[Work instructions] The output should consist solely of the lines running from the one that contains "[00:00:00.10]" through the end of the records below, copied exactly.

[Records for processing]
··········

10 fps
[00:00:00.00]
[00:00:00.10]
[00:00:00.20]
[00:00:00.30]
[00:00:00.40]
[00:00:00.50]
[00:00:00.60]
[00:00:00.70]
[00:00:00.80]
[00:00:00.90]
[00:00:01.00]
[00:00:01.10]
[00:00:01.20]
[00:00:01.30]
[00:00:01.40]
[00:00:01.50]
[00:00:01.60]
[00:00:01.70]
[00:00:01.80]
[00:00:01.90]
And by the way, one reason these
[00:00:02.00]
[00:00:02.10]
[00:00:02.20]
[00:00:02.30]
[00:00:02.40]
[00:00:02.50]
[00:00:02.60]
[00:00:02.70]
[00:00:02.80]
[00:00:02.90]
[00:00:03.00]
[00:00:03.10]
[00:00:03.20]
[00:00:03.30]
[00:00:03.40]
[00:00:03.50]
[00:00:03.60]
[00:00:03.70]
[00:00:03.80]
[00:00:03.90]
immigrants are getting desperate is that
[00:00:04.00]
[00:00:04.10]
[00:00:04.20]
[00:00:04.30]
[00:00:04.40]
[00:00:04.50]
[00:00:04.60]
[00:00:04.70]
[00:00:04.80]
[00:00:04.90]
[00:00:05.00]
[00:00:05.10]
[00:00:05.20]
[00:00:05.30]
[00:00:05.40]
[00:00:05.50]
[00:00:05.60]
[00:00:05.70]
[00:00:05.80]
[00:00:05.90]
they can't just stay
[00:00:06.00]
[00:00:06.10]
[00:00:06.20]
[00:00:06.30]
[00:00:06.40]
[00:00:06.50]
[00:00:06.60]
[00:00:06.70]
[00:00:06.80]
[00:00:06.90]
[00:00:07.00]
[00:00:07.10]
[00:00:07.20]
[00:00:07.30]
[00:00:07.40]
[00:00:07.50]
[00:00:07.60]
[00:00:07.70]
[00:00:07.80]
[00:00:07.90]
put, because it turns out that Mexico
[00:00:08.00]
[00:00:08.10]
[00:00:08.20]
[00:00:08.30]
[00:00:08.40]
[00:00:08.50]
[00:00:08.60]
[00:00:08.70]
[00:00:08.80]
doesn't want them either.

··········

[Result]
[00:00:00.10]
[00:00:00.20]
[00:00:00.30]
[00:00:00.40]
[00:00:00.50]
[00:00:00.60]
[00:00:00.70]
[00:00:00.80]
[00:00:00.90]
[00:00:01.00]
[00:00:01.10]
[00:00:01.20]
[00:00:01.30]
[00:00:01.40]
[00:00:01.50]
[00:00:01.60]
[00:00:01.70]
[00:00:01.80]
[00:00:01.90]
And by the way, one reason these
[00:00:02.00]
[00:00:02.10]
[00:00:02.20]
[00:00:02.30]
[00:00:02.40]
[00:00:02.50]
[00:00:02.60]
[00:00:02.70]
[00:00:02.80]
[00:00:02.90]
[00:00:03.00]
[00:00:03.10]
[00:00:03.20]
[00:00:03.30]
[00:00:03.40]
[00:00:03.50]
[00:00:03.60]
[00:00:03.70]
[00:00:03.80]
[00:00:03.90]
immigrants are getting desperate is that
[00:00:04.00]
[00:00:04.10]
[00:00:04.20]
[00:00:04.30]
[00:00:04.40]
[00:00:04.50]
[00:00:04.60]
[00:00:04.70]
[00:00:04.80]
[00:00:04.90]
[00:00:05.00]
[00:00:05.10]
[00:00:05.20]
[00:00:05.30]
[00:00:05.40]
[00:00:05.50]
[00:00:05.60]
[00:00:05.70]
[00:00:05.80]
[00:00:05.90]
they can't just stay
[00:00:06.00]
[00:00:06.10]
[00:00:06.20]
[00:00:06.30]
[00:00:06.40]
[00:00:06.50]
[00:00:06.60]
[00:00:06.70]
[00:00:06.80]
[00:00:06.90]
[00:00:07.00]
[00:00:07.10]
[00:00:07.20]
[00:00:07.30]
[00:00:07.40]
[00:00:07.50]
[00:00:07.60]
[00:00:07.70]
[00:00:07.80]
[00:00:07.90]
put, because it turns out that Mexico
[00:00:08.00]
[00:00:08.10]
[00:00:08.20]
[00:00:08.30]
[00:00:08.40]
[00:00:08.50]
[00:00:08.60]
[00:00:08.70]
[00:00:08.80]
doesn't want them either.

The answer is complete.